Inevitabile il confronto con l’anno passato che, nella maggior parte dei casi, evidenzia aumenti tali da generare un certo nervosismo tra le persone.
Il passaggio – previsto per legge – da tares a tari non si è rivelato indolore, e per quanto fosse prevedibile una certa rimodulazione delle tariffe, di certo nessuno si aspettava aumenti pari addirittura al 100% per alcune tipologie di attività commerciali.
E’ il caso ad esempio di bar, ristoranti, pizzerie, ed orto-frutta che – malgrado le promesse del sindaco circa l’impegno a mantenere bassi livelli di tassazione – si sono visti applicare tariffe insostenibili di gran lunga superiori a quelle di molti comuni limitrofi.
Il nostro centro storico, già da tempo colpito da un progressivo svuotamento di attività e dal proliferare di fondi sfitti, avrebbe un gran bisogno di politiche più sensibili e finalizzate al suo rilancio.

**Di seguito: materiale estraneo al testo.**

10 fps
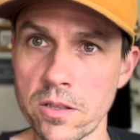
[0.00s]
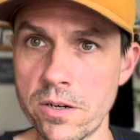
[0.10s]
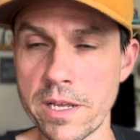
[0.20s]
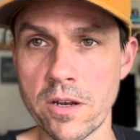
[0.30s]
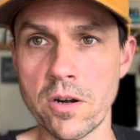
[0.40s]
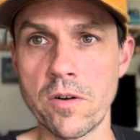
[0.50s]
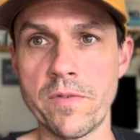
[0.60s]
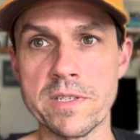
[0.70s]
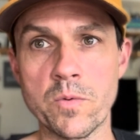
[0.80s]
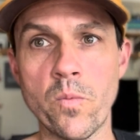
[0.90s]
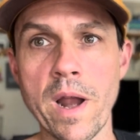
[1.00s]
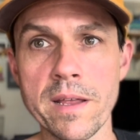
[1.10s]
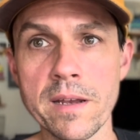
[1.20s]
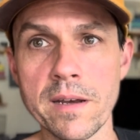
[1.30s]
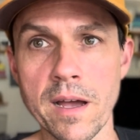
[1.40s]
learning curve is
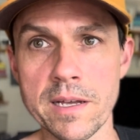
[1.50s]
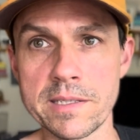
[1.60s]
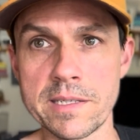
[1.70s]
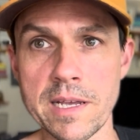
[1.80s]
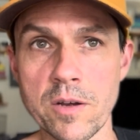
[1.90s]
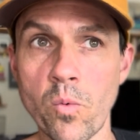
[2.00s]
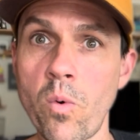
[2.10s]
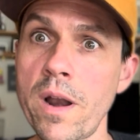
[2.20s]
recognizing whatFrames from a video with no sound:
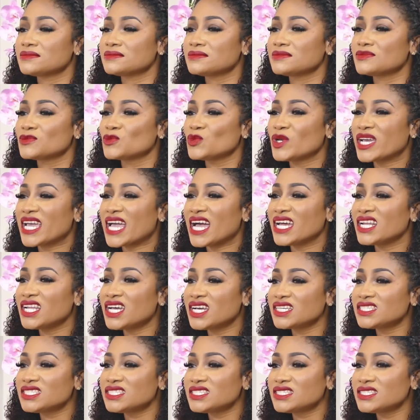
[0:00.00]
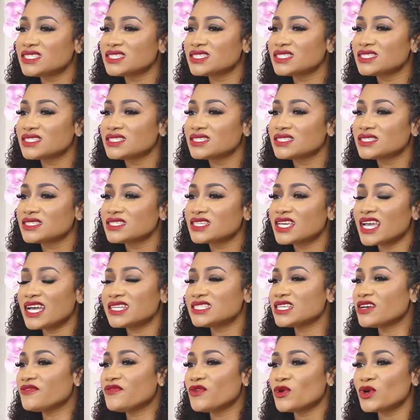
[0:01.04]
Like, we can't
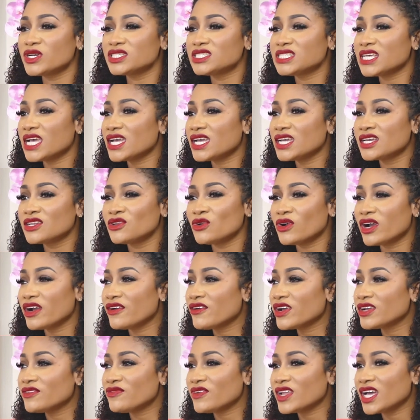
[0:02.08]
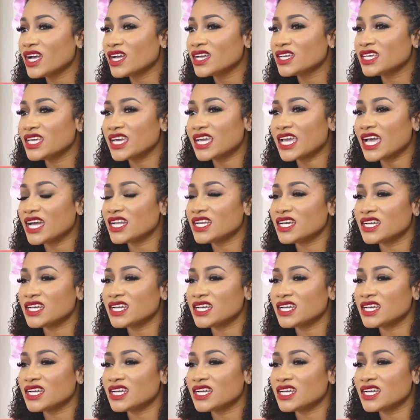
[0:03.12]
afford to ignore a red flag. You cannot.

Prevale invece il solito immobilismo di questa amministrazione che, invece di pianificare il passaggio alla tari quando era possibile, ha preferito subirlo per legge dimostrandosi incapace di bilanciare con criterio le relative tariffe.
Ciò vale anche per la mancata adesione alla Tia che avrebbe consentito una più equilibrata distribuzione degli importi in funzione dell’effettiva produzione di rifiuti su ciascuna utenza.

Così come ci siamo fatti carico di proporre il fondo “anticrisi” per i Lavoratori in difficoltà anche in questo caso è necessario individuare elementi di sostegno per commercianti penalizzati dalle scelte dell’Amministrazione.
Tali aiuti, ovviamente, dovranno essere assegnati attraverso criteri certi e verificabili e non in base alla “discrezionalità” dell’Amministrazione.

L’Amministrazione Altopascese continua a navigare a vista, senza pianificazione e senza un briciolo di interesse per la comunità,basta dare uno sguardo ai parametri stabiliti per beneficiare delle agevolazioni sulla tari previste per le utenze domestiche: la scelta del valore ISE invece dell’ISEE è un’anomalia che non esiste in nessun altro comune.
A parità di reddito infatti, l’ISEE tiene conto del nucleo familiare cosa che invece non avviene con l’ISE.
Non certo una garanzia di equità per gli altopascesi che, oltre al danno di vedersi esclusi da tali agevolazioni, per il 2014 dovranno anche versare importi superiori all’anno precedente.